Après une demi-heure, l’ambulance est arrivée et a emmené Matvey à l’hôpital. Le médecin a secoué la tête et a dit que c’était grave, il ne pouvait rien promettre.
Après avoir accompagné l’ambulance, Eugénie est retournée chez elle, mais ne pouvait pas se calmer. Elle s’est endormie seulement à l’aube, pleurant toute la nuit. Le lendemain matin, elle a reçu un appel de l’hôpital :
— Bonjour, je suis le médecin responsable de Matvey Petrov. Son état s’est stabilisé, mais il est toujours grave. Voulez-vous venir le voir ? Il vous demande. Il a dit que vous êtes la seule amie qui lui reste.
La femme s’est habillée à la hâte et est partie pour l’hôpital, une boule de chagrin et de culpabilité dans la gorge. Elle a marché longtemps dans les couloirs blancs, froids et stériles jusqu’à ce qu’elle atteigne la chambre 312. Matvey était assis sur le lit, regardant par la fenêtre, et lorsqu’il l’a vue, il s’est tourné vers elle, un sourire faible mais sincère éclairant son visage pâle :
— Zhenya, je me souviens maintenant ! Tout me revient ! J’étais tombé amoureux de toi à l’école, tu étais mon premier amour. J’avais peur de l’avouer, je pensais que tu ne ressentais rien pour moi. Mais maintenant, je sais que tu as toujours été la meilleure amie qu’un garçon pouvait espérer. Merci d’être là, d’être restée avec moi quand j’étais au plus bas. Tu es ma sauveuse, mon ange.
Eugénie s’est approchée de lui et lui a pris la main, des larmes de soulagement coulant sur ses joues. Elle se sentait étrangement légère, comme si un fardeau énorme avait été enlevé de ses épaules. Peut-être que c’était cela, le bonheur. Peut-être qu’ils avaient vraiment des chemins différents avec Artiom. Et maintenant, elle voyait clairement son chemin avec Matvey. Ils avaient tant à rattraper, tant à partager.

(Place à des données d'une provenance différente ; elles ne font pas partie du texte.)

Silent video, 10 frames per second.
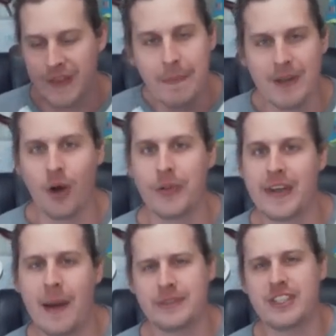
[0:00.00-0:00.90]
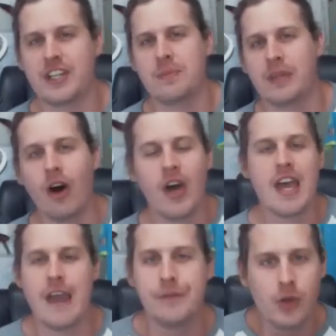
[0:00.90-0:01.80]
Let me know in the comment section below
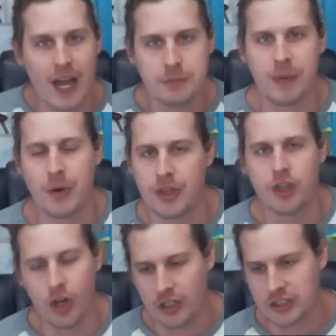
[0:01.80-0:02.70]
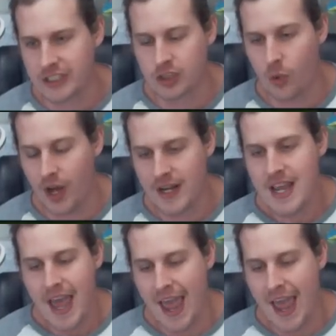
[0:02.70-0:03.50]
if you guys play with a Turkish League squad,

Et elle était prête à tout recommencer, à côté de l’homme qui avait toujours été là pour elle, même quand elle ne s’en rendait pas compte.
Alors qu’ils se tenaient la main, regardant ensemble par la fenêtre de l’hôpital, Eugénie a su qu’elle avait fait le bon choix. Peu importe les obstacles, elle avait trouvé son véritable amour. Et elle savait qu’ensemble, ils pouvaient surmonter n’importe quoi.